А вот самое последнее письмо брату из Канска — 19 мая 1952 года и тоже перевод с английского:
«Мой дорогой Боб!
Извини меня за моё такое долгое молчание некоторое время. Но вы — я имею в виду лично тебя и мамочку — были равно внимательны ко мне, а с вашей стороны это много хуже, чем с моей, потому что вас двое, а я один. Вам следует писать чаще, иначе до моего следующего отпуска вы меня забудете.
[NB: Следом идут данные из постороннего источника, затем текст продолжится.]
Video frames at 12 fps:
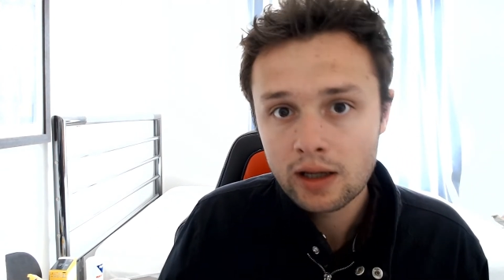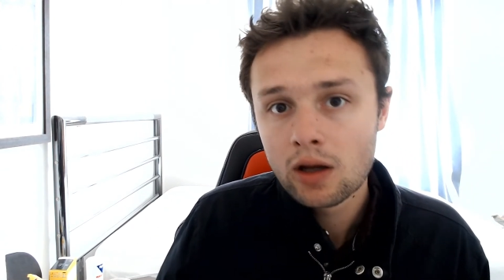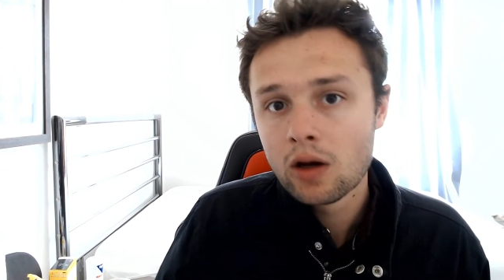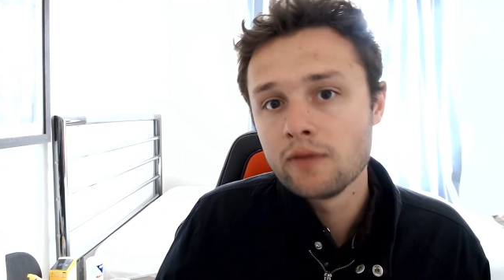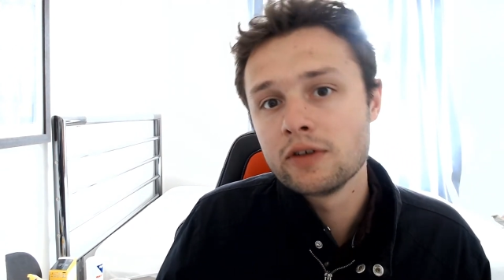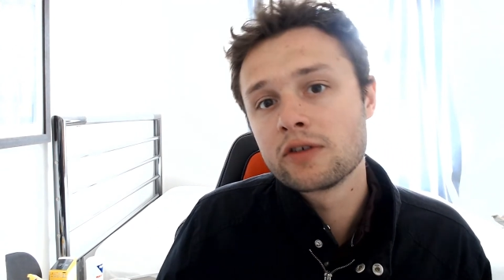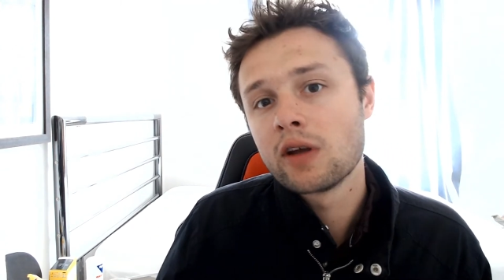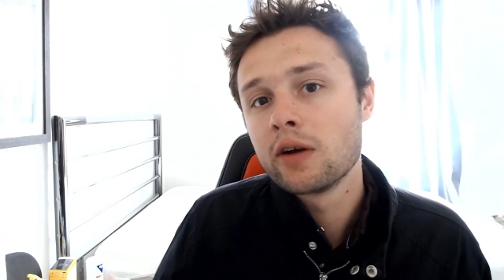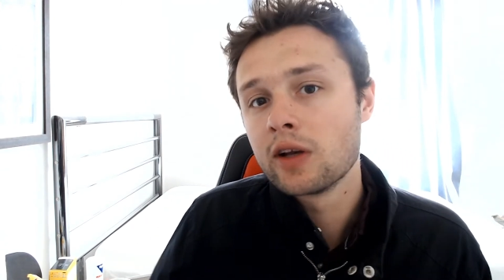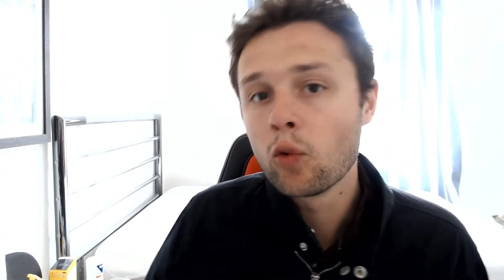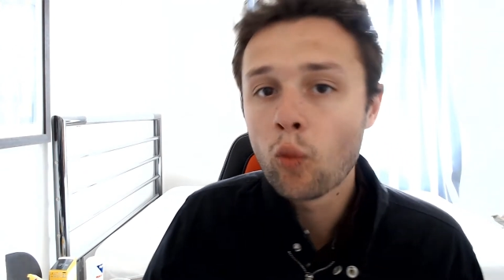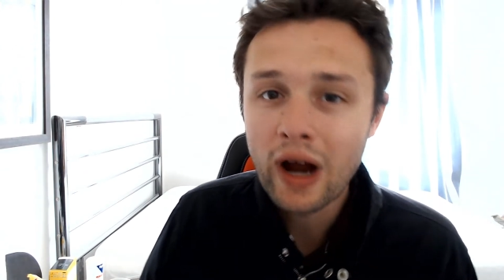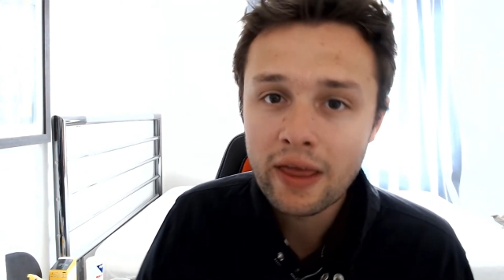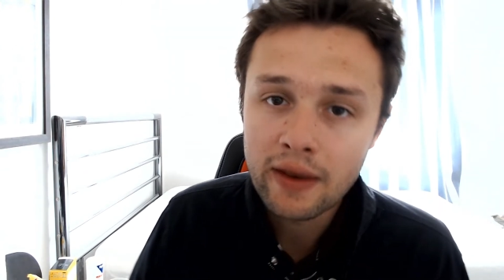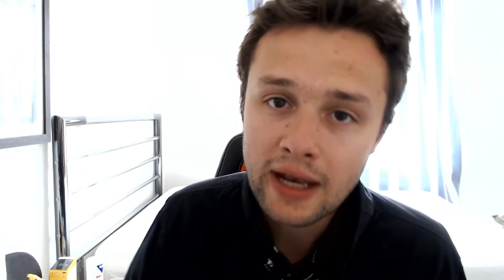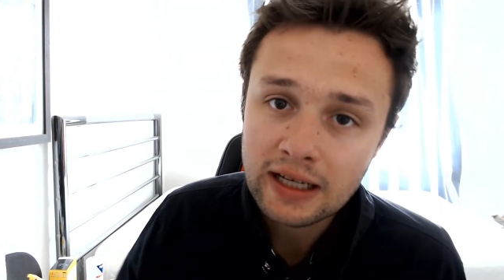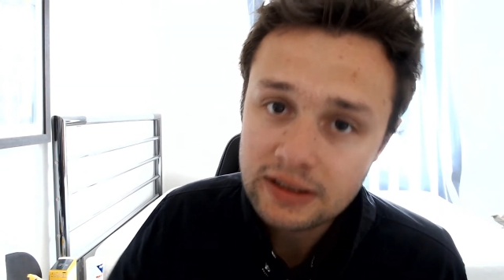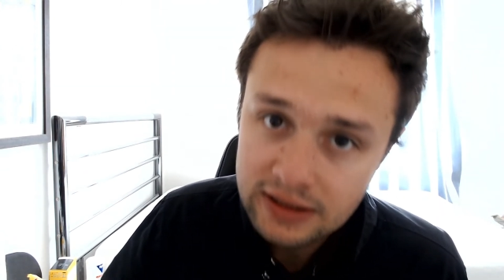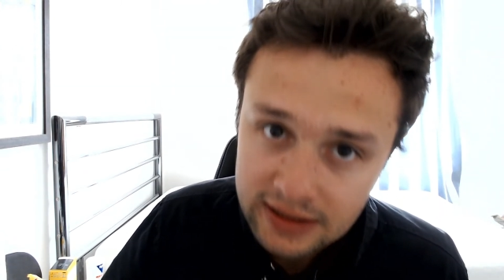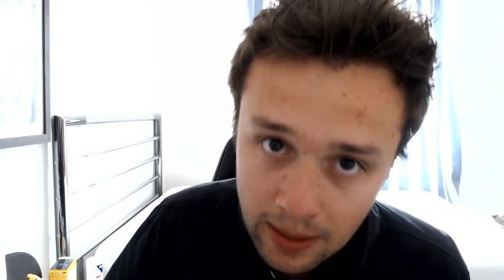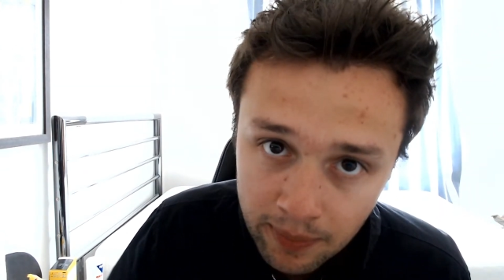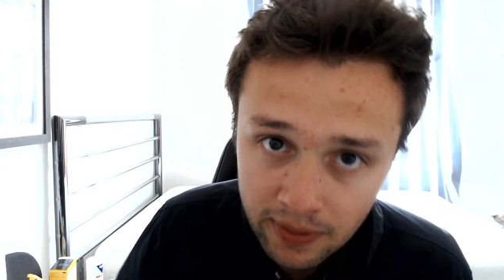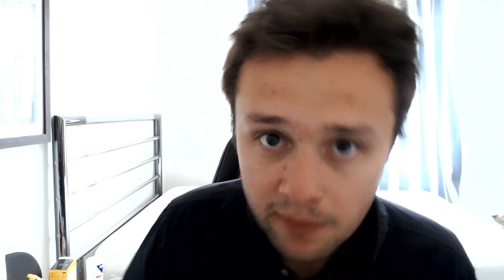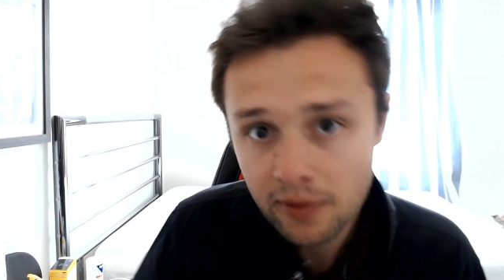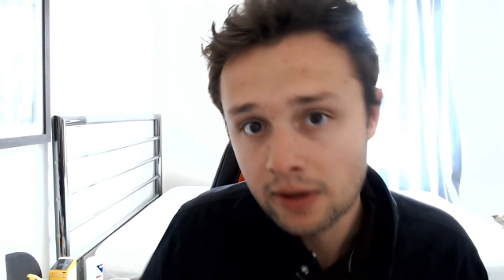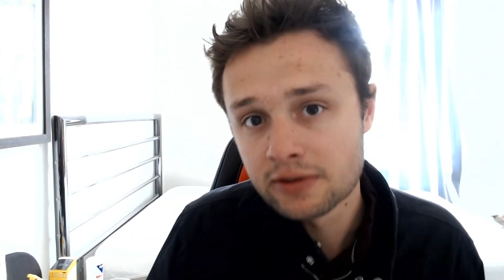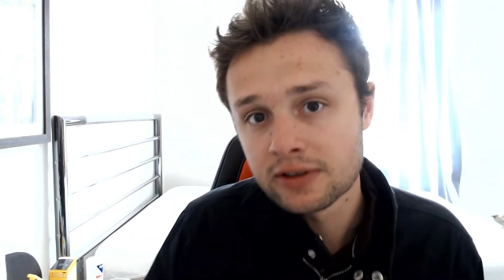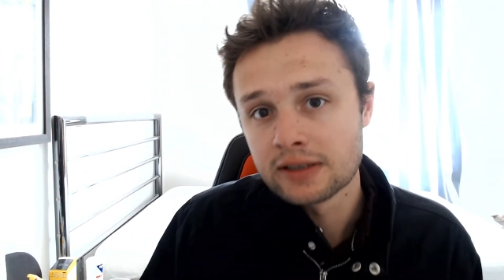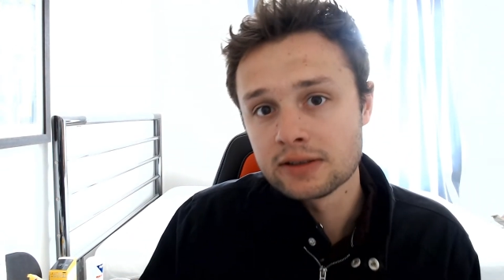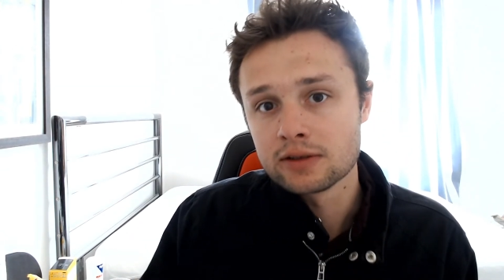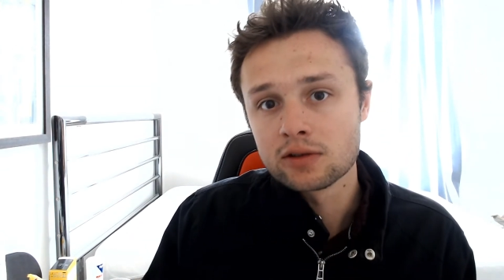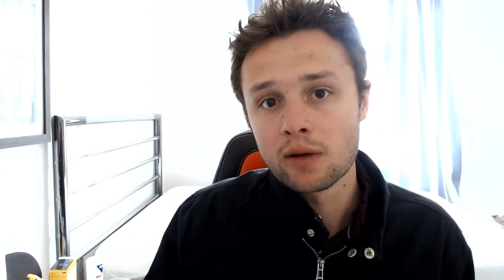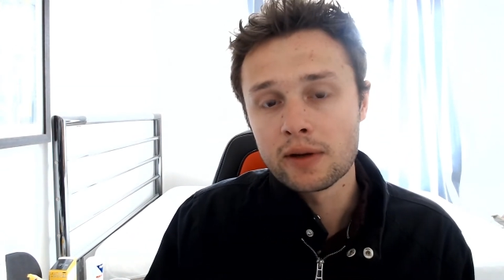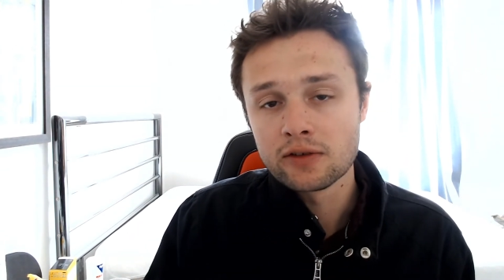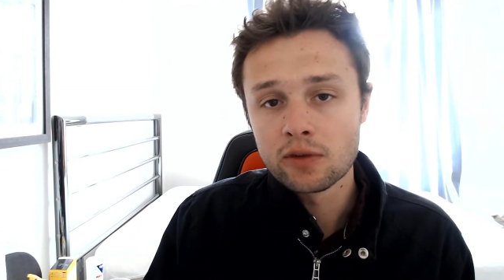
of deciding where the next step in the process is going toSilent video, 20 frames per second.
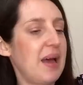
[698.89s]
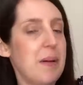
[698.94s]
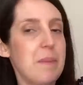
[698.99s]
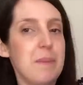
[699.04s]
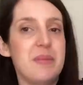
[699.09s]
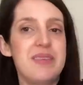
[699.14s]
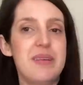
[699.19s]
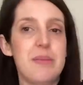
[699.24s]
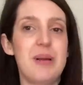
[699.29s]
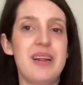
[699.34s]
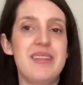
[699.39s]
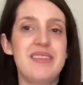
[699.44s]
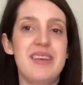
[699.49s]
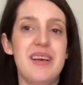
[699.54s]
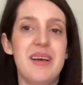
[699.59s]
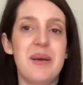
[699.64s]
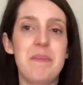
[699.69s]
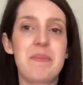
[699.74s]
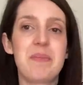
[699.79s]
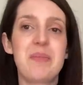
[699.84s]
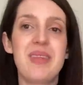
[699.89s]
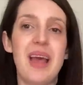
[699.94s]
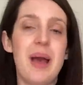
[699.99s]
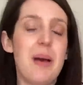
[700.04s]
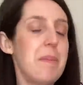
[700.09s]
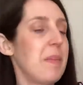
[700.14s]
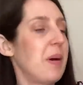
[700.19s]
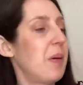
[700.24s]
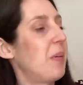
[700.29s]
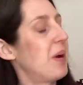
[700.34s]
um, similar to,
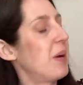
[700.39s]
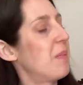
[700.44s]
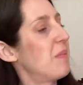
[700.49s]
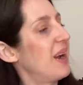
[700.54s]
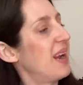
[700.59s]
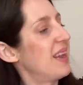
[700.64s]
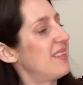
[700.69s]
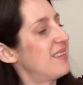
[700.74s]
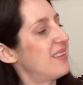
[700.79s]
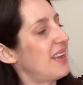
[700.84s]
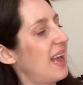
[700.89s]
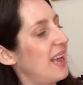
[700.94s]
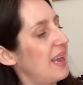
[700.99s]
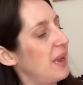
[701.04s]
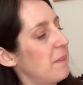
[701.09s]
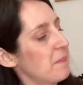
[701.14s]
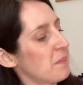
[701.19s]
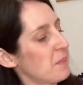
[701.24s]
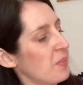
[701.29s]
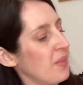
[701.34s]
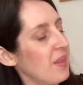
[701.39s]
yeah, my one I'm wearing today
Поэтому я надеюсь, что вы — ты и мамочка- отзоветесь на мои жалобы и будете достаточно добры, чтобы посылать мне, по крайней мере, одно письмо в неделю.
Что до моей жизни, то она, как обычно, жалкая и бедная, как любит говорить один из моих лучших друзей. Я очень устал и измучился и не имею времени отдохнуть. Я говорю „не имею времени отдохнуть“, но это не означает, что я перерабатываю. Действительно, я работаю много, но в неком нормальном положении (в смысле моих семейных отношений, квартиры) я был бы способен наслаждаться всеми удовольствиями свободного времени. До сих пор нормальные жизненные условия для меня не существуют, и я, чтобы избавиться от одиночества, мыслей и так далее, вынужден покидать свой дом и идти к друзьям и подругам, проводить время самым глупым образом.
Мои жалобы не доходят до вас ещё и потому, что всё это перемешано с более серьёзными делами. Например, я продолжаю писать книгу, придумал новую тему, прочёл превосходную вещь — „Рождение миров“. Теперь я знаю все существующие космогонические теории. Кстати, я не могу уразуметь, почему Фесенков получил лауреата Сталинской премии, если его теория неверна, а теория Шмидта признана единственно правильной? Вы, астрономы, весьма нелогичны, я бы сказал.